Return all the entries exactly, keeping pictures out.

[Saved entries]

=-=-=-=-=

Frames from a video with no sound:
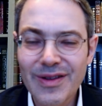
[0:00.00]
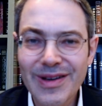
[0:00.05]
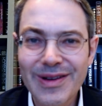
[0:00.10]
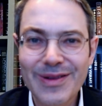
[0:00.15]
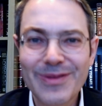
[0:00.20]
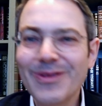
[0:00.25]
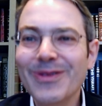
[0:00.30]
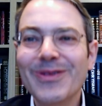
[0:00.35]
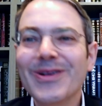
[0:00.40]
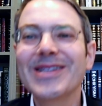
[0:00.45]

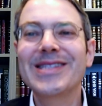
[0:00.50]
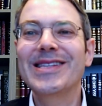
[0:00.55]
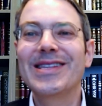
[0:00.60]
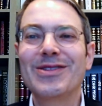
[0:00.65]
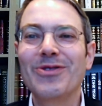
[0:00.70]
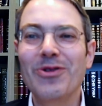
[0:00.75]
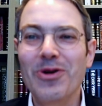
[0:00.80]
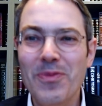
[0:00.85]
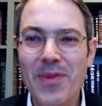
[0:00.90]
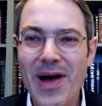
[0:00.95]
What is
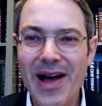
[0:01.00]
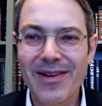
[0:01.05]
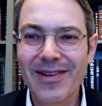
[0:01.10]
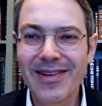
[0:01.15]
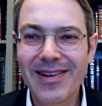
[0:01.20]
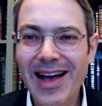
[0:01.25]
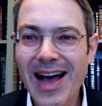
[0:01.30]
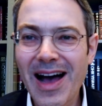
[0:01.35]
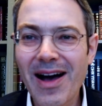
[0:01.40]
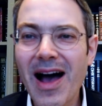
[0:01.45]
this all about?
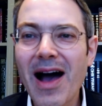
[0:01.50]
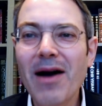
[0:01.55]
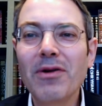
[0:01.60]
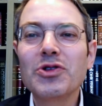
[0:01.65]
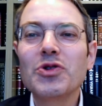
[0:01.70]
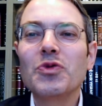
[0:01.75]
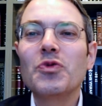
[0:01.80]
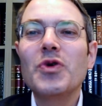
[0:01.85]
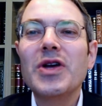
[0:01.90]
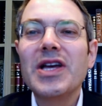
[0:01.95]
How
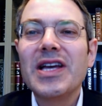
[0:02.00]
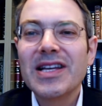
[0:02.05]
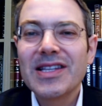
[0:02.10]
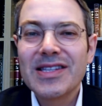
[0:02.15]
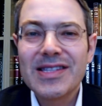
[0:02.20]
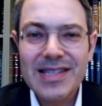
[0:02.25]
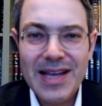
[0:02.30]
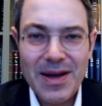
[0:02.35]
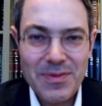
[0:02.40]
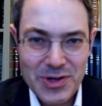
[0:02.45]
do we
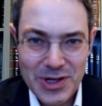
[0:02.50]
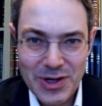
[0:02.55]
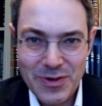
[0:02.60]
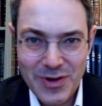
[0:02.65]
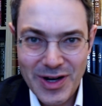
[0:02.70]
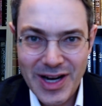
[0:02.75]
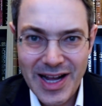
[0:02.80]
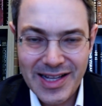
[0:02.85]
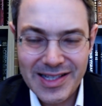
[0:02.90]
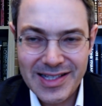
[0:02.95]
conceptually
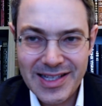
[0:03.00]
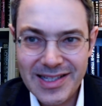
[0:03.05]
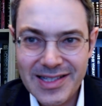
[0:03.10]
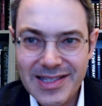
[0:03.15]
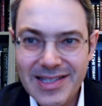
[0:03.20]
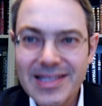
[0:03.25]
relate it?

=-=-=-=-=

Your solution:
Frames from a video with no sound:
[0:00.00]
[0:00.05]
[0:00.10]
[0:00.15]
[0:00.20]
[0:00.25]
[0:00.30]
[0:00.35]
[0:00.40]
[0:00.45]

[0:00.50]
[0:00.55]
[0:00.60]
[0:00.65]
[0:00.70]
[0:00.75]
[0:00.80]
[0:00.85]
[0:00.90]
[0:00.95]
What is
[0:01.00]
[0:01.05]
[0:01.10]
[0:01.15]
[0:01.20]
[0:01.25]
[0:01.30]
[0:01.35]
[0:01.40]
[0:01.45]
this all about?
[0:01.50]
[0:01.55]
[0:01.60]
[0:01.65]
[0:01.70]
[0:01.75]
[0:01.80]
[0:01.85]
[0:01.90]
[0:01.95]
How
[0:02.00]
[0:02.05]
[0:02.10]
[0:02.15]
[0:02.20]
[0:02.25]
[0:02.30]
[0:02.35]
[0:02.40]
[0:02.45]
do we
[0:02.50]
[0:02.55]
[0:02.60]
[0:02.65]
[0:02.70]
[0:02.75]
[0:02.80]
[0:02.85]
[0:02.90]
[0:02.95]
conceptually
[0:03.00]
[0:03.05]
[0:03.10]
[0:03.15]
[0:03.20]
[0:03.25]
relate it?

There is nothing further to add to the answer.